CSIRO Medal for Lifetime Achievement

By Colin WardApril 4th, 2022


The CSIRO Medal for Lifetime Achievement is awarded to individuals who have a record of sustained and meritorious achievement over a prolonged period of CSIRO service. The significance of the achievements will be judged according to impact on the individual’s field of work, the operations, reputation, and sustainability of their business unit as well as benefits to CSIRO. It was first awarded in 2002.


Andrew Stammer

For consistently demonstrating qualities that have allowed CSIRO Publishing to survive and thrive in a challenging context and deliver impact in support of Australian science. 

Bernadette Sloyan

For transformative contributions to marine and climate science, delivering substantial value to governments both in Australia and internationally and having a profound and lasting impact on the understanding of crucial Oceania phenomena. 


Danny Llewellyn

For pioneering research that has shaped Australia’s successful cotton industry.

Deb Miller

For excellent and sustained support to the People and Human Resources functions in CSIRO, particularly in the areas of health, biosecurity, food and nutrition, and work supporting early career researchers.


Surinder Singh

Surinder Singh has established CSIRO as a world leader in metabolic engineering and developed the next generation of commercial oil crops with triple bottom line impact. Surinder Singh has demonstrated incredible leadership over two decades, both in his field and as an inspiration to others. He has brought people together, pushed the boundaries of science with collaborative innovation, and he has helped to grow the next generation of science leaders.

Steve Rintoul

Steve Rintoul has shown leadership in creating new knowledge about the role of the Southern Ocean in regional and global climate, including motivating international collaboration, inspiring early career researchers, and translating knowledge for policymakers. He has led the design, resourcing and implementation of major field programs including 16 research expeditions to the Southern, Indian and Pacific Oceans.  

Rai Kookana

Rai Kookana has pioneered new areas of science which provide the foundation for CSIRO’s research platforms on emerging chemicals of concern for environmental protection in Australia and globally. Over 30 years of outstanding research, Rai has established himself as an absolute leader in his field.

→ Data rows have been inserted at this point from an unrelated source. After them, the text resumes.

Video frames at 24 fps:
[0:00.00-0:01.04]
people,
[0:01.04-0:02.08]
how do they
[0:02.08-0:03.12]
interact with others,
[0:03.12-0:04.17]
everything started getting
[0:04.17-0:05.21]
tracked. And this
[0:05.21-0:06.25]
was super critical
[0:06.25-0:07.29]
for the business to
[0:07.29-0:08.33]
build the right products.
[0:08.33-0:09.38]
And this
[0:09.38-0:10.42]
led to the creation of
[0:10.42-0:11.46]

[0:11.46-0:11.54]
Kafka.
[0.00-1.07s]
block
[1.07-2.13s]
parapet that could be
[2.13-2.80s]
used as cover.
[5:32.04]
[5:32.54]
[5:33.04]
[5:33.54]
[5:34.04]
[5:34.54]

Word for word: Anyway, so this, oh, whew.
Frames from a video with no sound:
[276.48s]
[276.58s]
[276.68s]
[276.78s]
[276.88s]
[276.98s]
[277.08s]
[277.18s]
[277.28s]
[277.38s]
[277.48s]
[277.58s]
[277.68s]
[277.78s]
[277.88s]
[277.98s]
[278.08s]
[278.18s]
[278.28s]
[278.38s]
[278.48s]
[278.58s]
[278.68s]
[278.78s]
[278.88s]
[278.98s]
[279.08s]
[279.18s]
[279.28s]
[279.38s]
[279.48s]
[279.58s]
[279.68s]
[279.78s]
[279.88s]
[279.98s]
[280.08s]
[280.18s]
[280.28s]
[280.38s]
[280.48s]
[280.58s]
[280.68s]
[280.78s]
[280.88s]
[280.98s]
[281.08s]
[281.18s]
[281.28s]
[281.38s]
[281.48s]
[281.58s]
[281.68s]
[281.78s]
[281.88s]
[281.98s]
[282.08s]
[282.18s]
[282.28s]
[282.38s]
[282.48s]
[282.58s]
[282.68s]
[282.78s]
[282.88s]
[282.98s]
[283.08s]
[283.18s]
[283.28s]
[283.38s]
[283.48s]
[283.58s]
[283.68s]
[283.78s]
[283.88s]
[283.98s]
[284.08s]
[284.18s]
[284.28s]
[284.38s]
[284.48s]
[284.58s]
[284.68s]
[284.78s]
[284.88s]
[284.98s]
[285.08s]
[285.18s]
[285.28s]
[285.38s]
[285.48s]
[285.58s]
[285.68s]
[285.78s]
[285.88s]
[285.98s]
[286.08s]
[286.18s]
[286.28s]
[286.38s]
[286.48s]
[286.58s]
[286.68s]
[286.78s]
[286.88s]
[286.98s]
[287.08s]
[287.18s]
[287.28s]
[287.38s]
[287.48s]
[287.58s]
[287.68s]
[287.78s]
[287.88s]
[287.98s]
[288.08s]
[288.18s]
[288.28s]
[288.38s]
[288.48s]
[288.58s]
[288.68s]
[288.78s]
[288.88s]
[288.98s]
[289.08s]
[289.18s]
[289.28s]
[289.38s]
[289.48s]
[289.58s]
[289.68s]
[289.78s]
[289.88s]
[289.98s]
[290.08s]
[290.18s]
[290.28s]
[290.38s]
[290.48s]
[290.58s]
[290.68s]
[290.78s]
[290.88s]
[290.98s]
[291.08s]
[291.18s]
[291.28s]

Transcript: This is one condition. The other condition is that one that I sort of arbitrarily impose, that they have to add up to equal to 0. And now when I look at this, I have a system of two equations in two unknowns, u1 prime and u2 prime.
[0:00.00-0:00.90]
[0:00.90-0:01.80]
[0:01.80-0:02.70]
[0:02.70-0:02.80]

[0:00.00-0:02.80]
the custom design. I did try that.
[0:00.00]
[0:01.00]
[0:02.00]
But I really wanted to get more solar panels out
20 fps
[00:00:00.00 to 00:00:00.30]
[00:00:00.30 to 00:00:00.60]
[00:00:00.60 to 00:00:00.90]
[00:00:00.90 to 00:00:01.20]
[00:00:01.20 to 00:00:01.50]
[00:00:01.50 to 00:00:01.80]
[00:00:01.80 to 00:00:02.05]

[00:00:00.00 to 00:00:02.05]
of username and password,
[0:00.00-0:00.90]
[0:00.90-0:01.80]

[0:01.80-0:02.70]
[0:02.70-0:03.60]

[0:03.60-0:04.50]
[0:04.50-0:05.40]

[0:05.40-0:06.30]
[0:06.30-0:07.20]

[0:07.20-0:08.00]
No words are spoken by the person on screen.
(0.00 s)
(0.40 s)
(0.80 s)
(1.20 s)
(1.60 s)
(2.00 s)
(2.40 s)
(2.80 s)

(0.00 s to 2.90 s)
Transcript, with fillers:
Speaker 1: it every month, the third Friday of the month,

He has put CSIRO at the forefront of this research and through scientific excellence and incredible dedication, today he is recognised around the world as an authority on organic chemicals.

Cathy Foley

Cathy Foley joined CSIRO in 1985 as a research scientist, working with our manufacturing teams and following an impressive career journey, ultimately became CSIRO’s Chief Scientist in August 2018. Among her many achievements, her team’s breakthrough work in ‘SQUID’ systems for mineral exploration were commercialised in LANDTEM technology, which has led to mineral discoveries worth more than $6 billion. As CSIRO’s Chief Scientist, Cathy led the development of a Quantum Technology Roadmap for Australia, the Future Science and Technology for CSIRO, and has always been a high-profile and strong advocate for science. Her scientific excellence and influential leadership have been recognised with numerous awards and fellowships, including a Eureka Prize for the promotion of science and NSW Woman of the Year, culminating in receiving an Officer of the Order of Australia in 2020.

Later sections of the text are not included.